*Instructions for the task*
Omit the pictures and return every entry exactly as written.

(Stored data entries)
-------------------------

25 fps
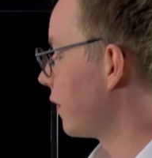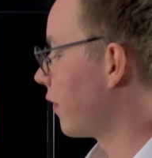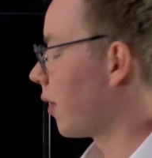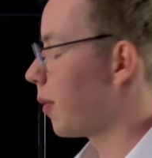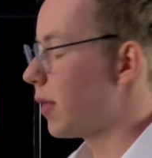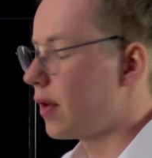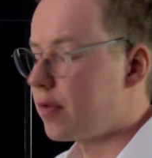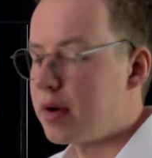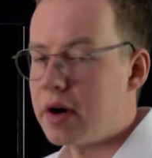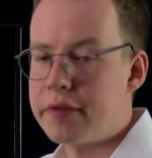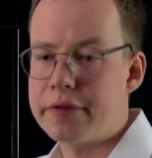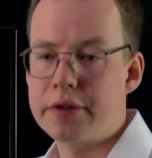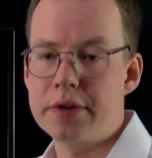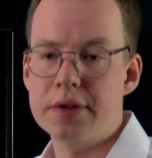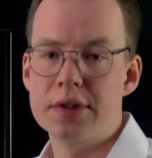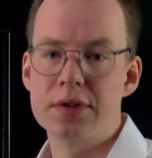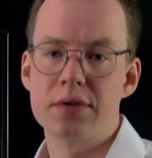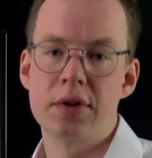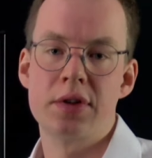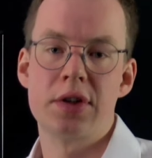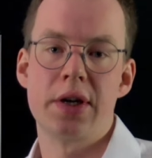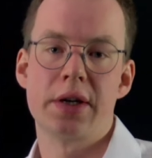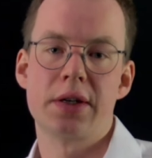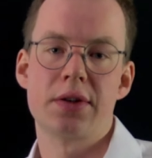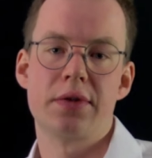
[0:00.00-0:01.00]
from the reference
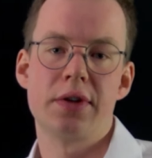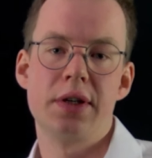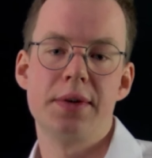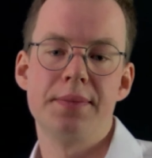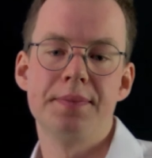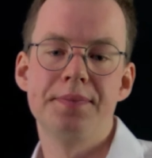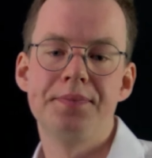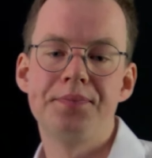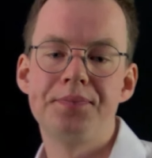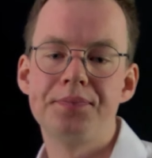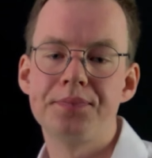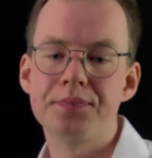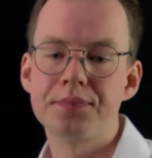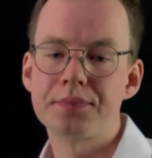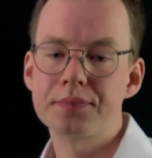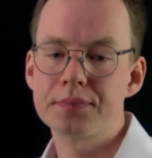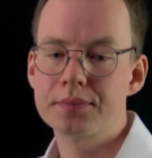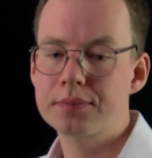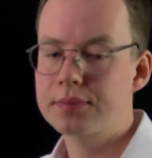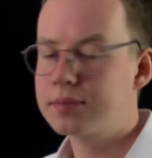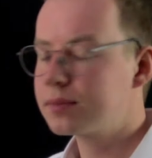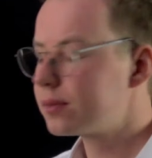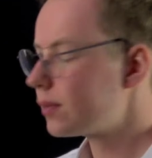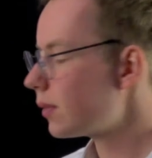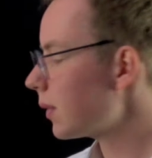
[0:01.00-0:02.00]
trajectory.
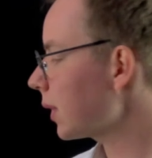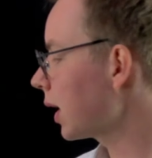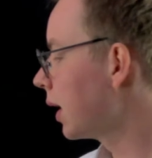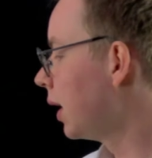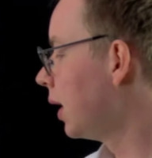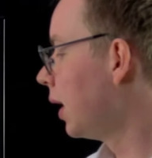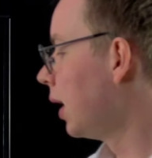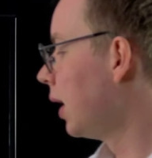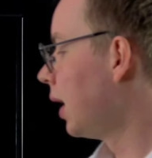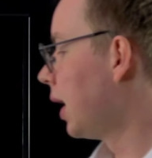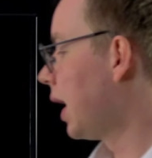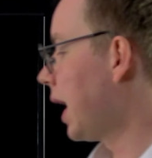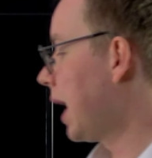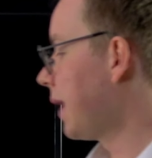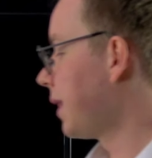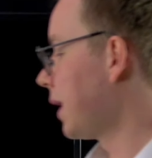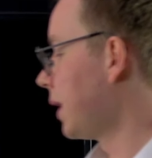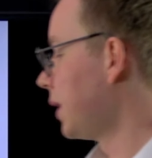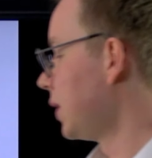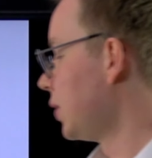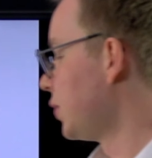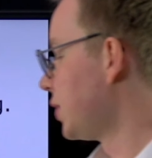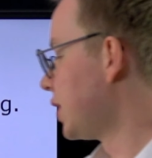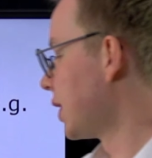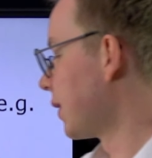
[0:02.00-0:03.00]
And then
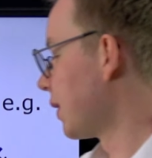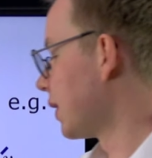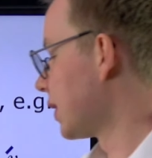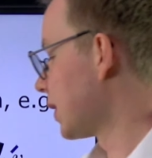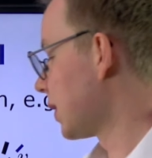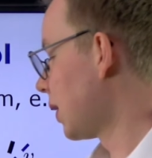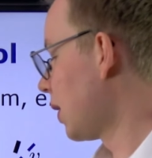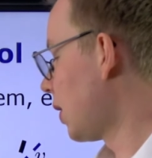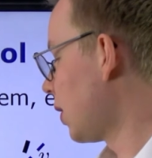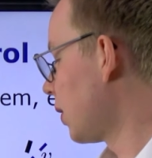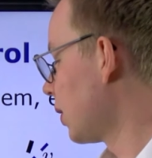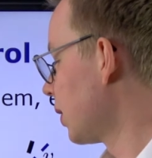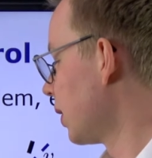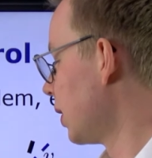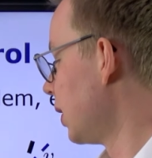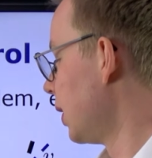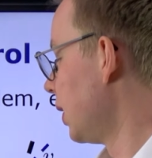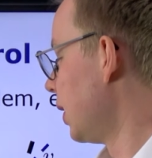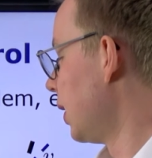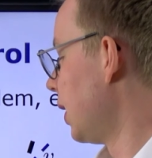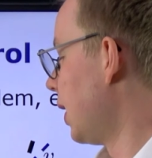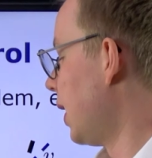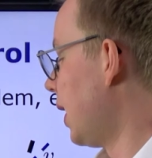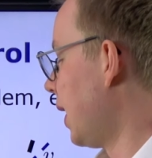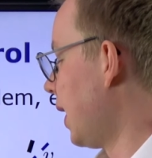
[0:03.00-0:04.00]
using this law
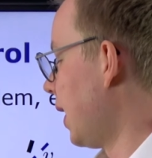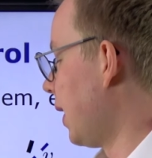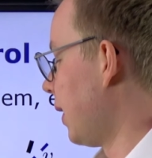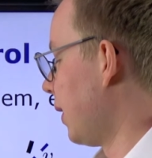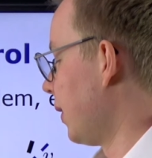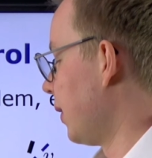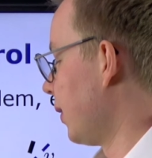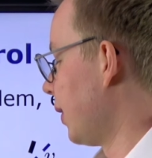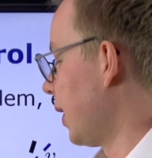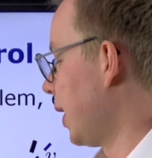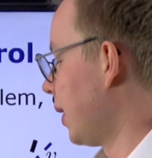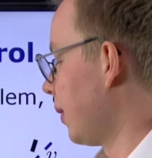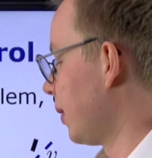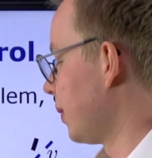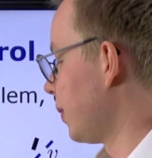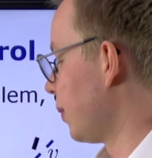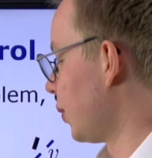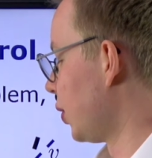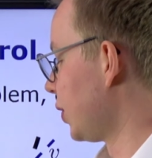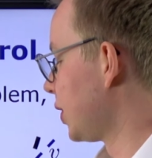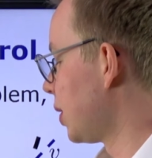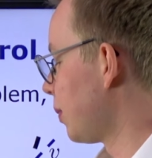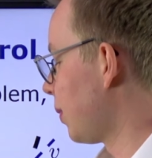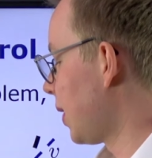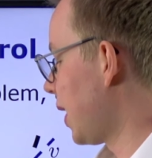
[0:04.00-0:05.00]
and
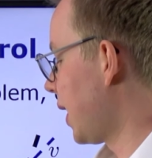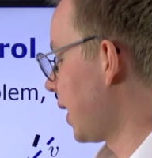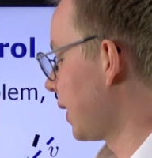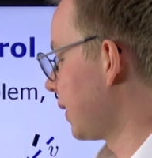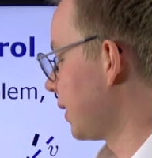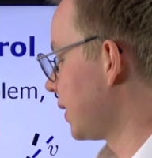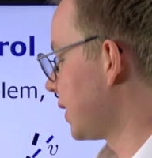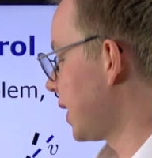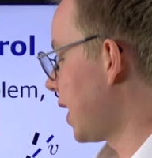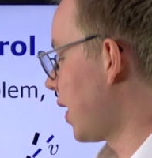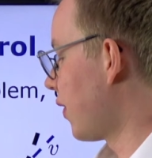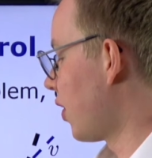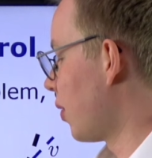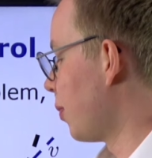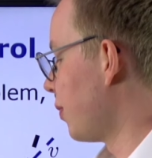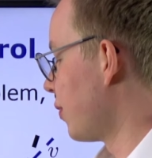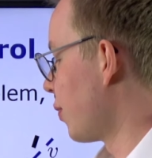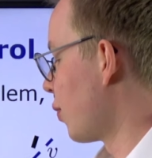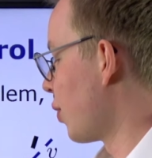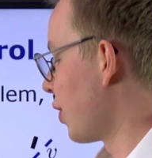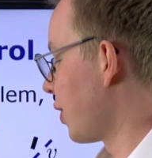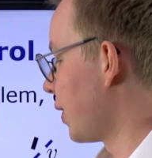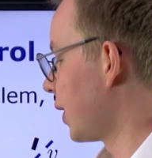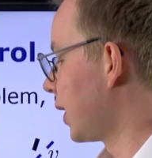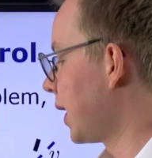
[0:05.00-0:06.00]
multiplying this error
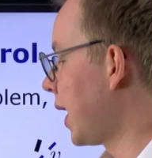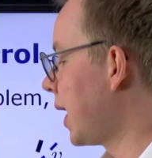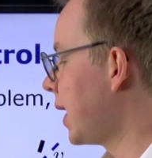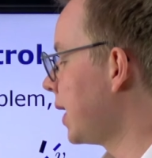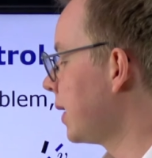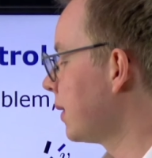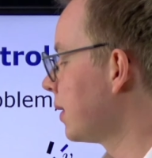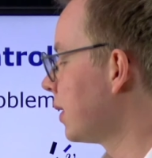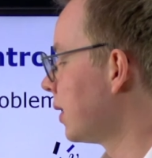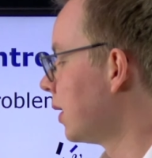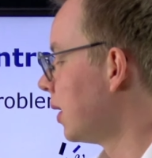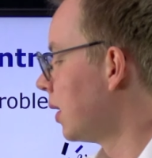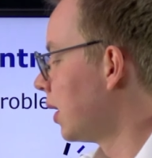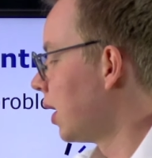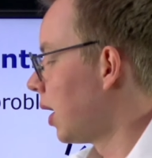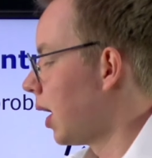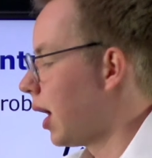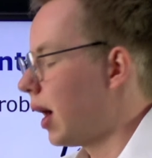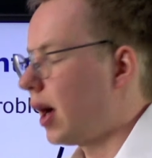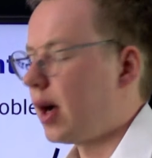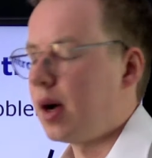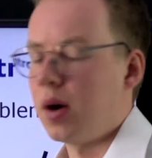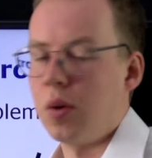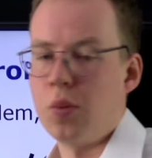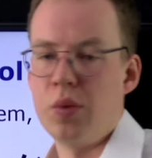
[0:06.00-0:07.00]
with the gain,
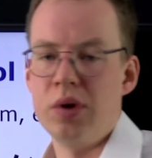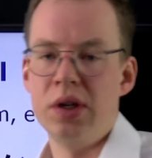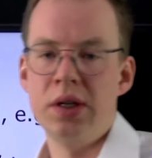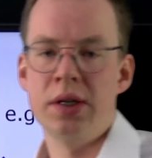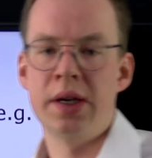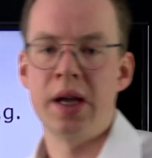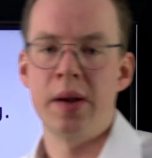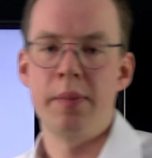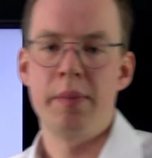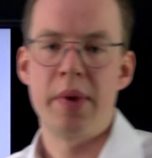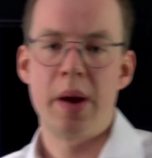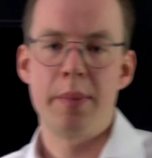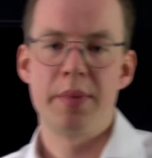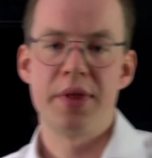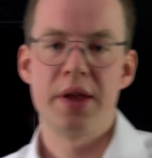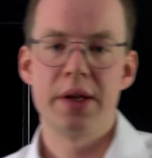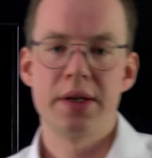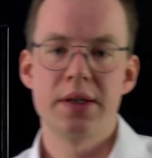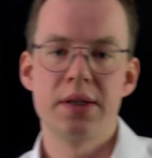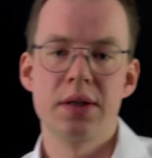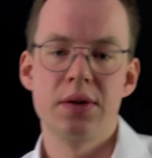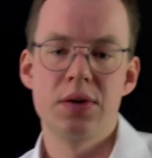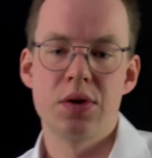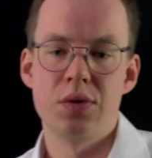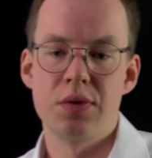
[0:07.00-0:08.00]
we can map
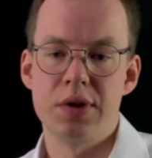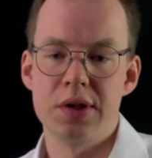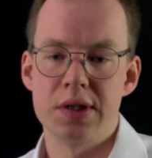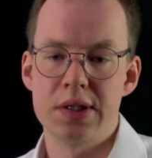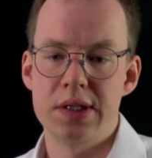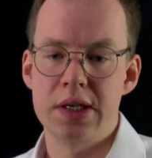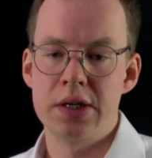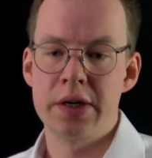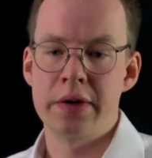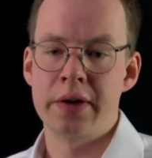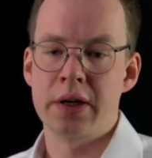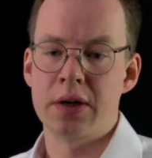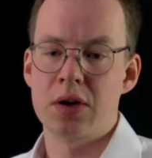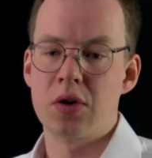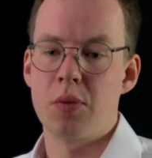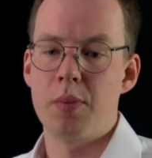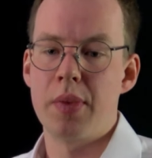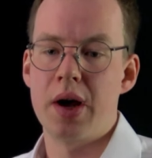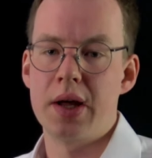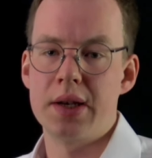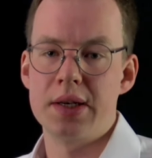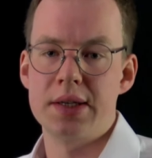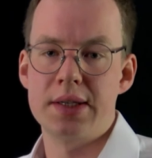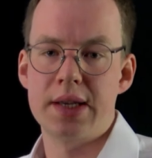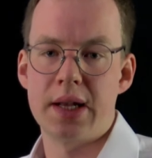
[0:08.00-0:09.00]
that to the steering
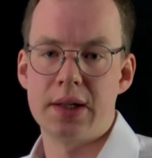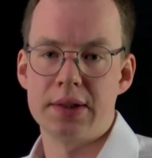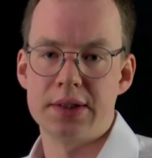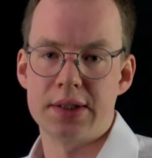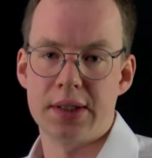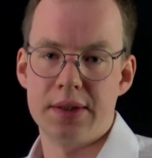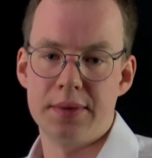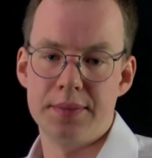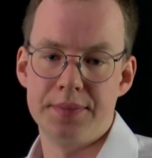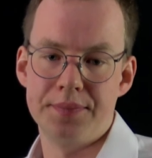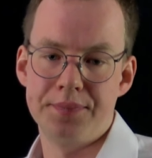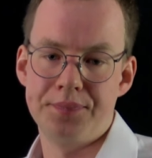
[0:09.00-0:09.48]
command delta.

-------------------------

*Expected output*
25 fps
[0:00.00-0:01.00]
from the reference
[0:01.00-0:02.00]
trajectory.
[0:02.00-0:03.00]
And then
[0:03.00-0:04.00]
using this law
[0:04.00-0:05.00]
and
[0:05.00-0:06.00]
multiplying this error
[0:06.00-0:07.00]
with the gain,
[0:07.00-0:08.00]
we can map
[0:08.00-0:09.00]
that to the steering
[0:09.00-0:09.48]
command delta.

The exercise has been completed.